In mid-June 1967, little more than a week after the end of the Six-Day War, while nearly all of Israeli journalism joined the country in what became a prolonged period of postwar exultation, Amos Elon, then a young Haaretz reporter, traveled to Aqbat Jabar, a refugee camp near the West Bank City of Jericho. He wrote: "Whatever the fate of the occupied territories in our hands at the moment may be–”we can already do something with respect to the problem of the refugees who have remained in the areas under the control of the state of Israel. We have a moral obligation to do this. For on the backs of these people Israel’s independence was plowed and they paid with their bodies, their property and their future for the pogroms in Ukraine and the Nazi gas chambers. We owe a huge debt to these forlorn people…They are victims of our independence."

Unlike many in Israel, Haaretz has welcomed the movement toward democracy in Egypt. "Israeli leaders have always preferred to do business with Mubarak, and his ilk," it editorialized, "on the assumption that they would ‘preserve stability’ and forcibly repress the radical forces seeking change in the region. This view led Israel to disregard the citizens of neighboring countries, viewing them as devoid of political influence in the best case and as hostile Israel-haters in the worst case. Israel viewed itself as a Western outpost and displayed no interest in the language, culture, and public opinion of its immediate surroundings. Integration into the Middle East seemed like a trivial, if not downright harmful, fantasy."

While establishment Jewish groups in the U.S. remain passive about the growth of democracy in the Middle East, critics argue that they should stand firmly with the Arab dissidents in spite of their fears about what the future may hold.

"Egyptians are as entitled to human rights as we are," said Andrew Apostolou, senior program manager at Freedom House and also a board member of the Jewish Community of Greater Washington. "We cannot call for Egyptians to live under despotism because we deem it strategically convenient. It is embarrassing to make a song and dance about Israel being the only democracy in the Middle East and then oppose the emergence of other prospective democracies."

"There was quite a bit of hypocrisy on this issue," noted Ori Nir of Americans for Peace Now. "It [Jewish groups’ rhetoric] was a means to divert attention from the peace process and the occupation…it was undemocratic regimes that for years maintained a stable status quo that serviced Israel’s interests. If undemocratic regimes serve stability, why rock the boat?"
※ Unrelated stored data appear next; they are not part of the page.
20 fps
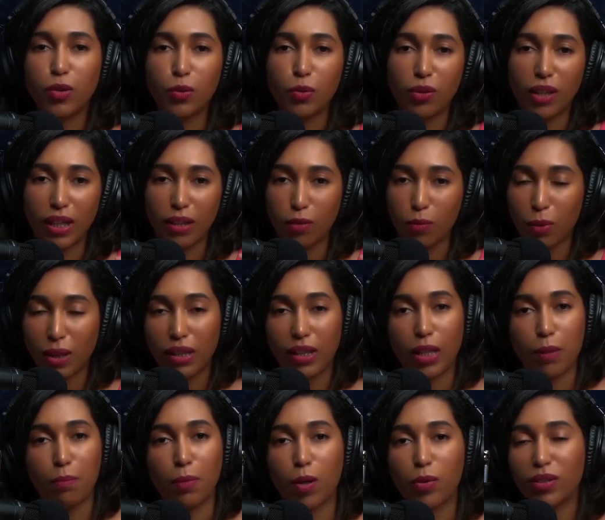you read what
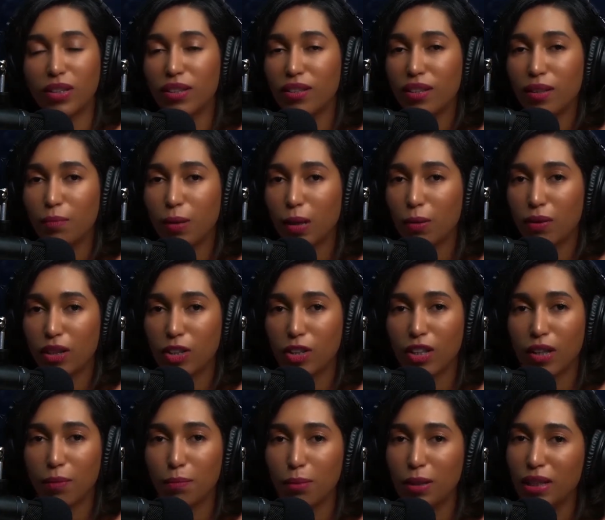they posted about their
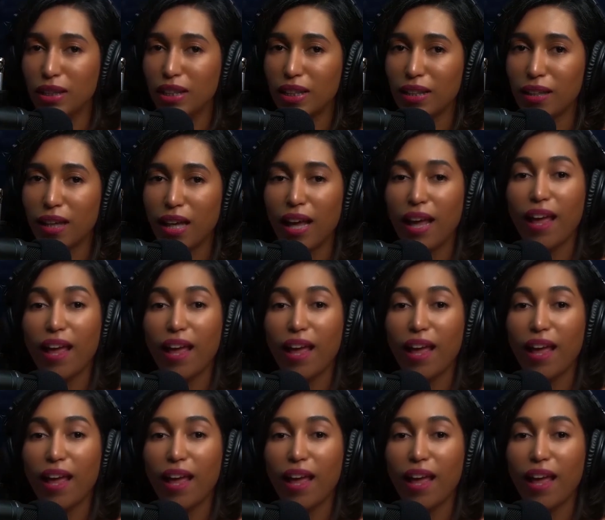company,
This line of thought is flawed, argued Nir. Jewish groups would best serve Israel’s interests by using this opportunity to push for a final peace agreement with the Palestinians. Moves such as this, he declared, would foster trust in the region.

Those Jewish groups who urge Israel to move toward peace with the Palestinians, reported the March 3 Washington Jewish Week, "say that if Israel does not resolve the Israeli-Palestinian conflict quickly with a peace deal, the new generation of leaders emerging in the Arab world won’t be able to see Israel as anything other than an occupier and repressor of Palestinian rights. Arab commentators echo that thinking."

If ever Israel needed a proper incentive to move toward genuine peace, the current upheaval in the region surely provides it.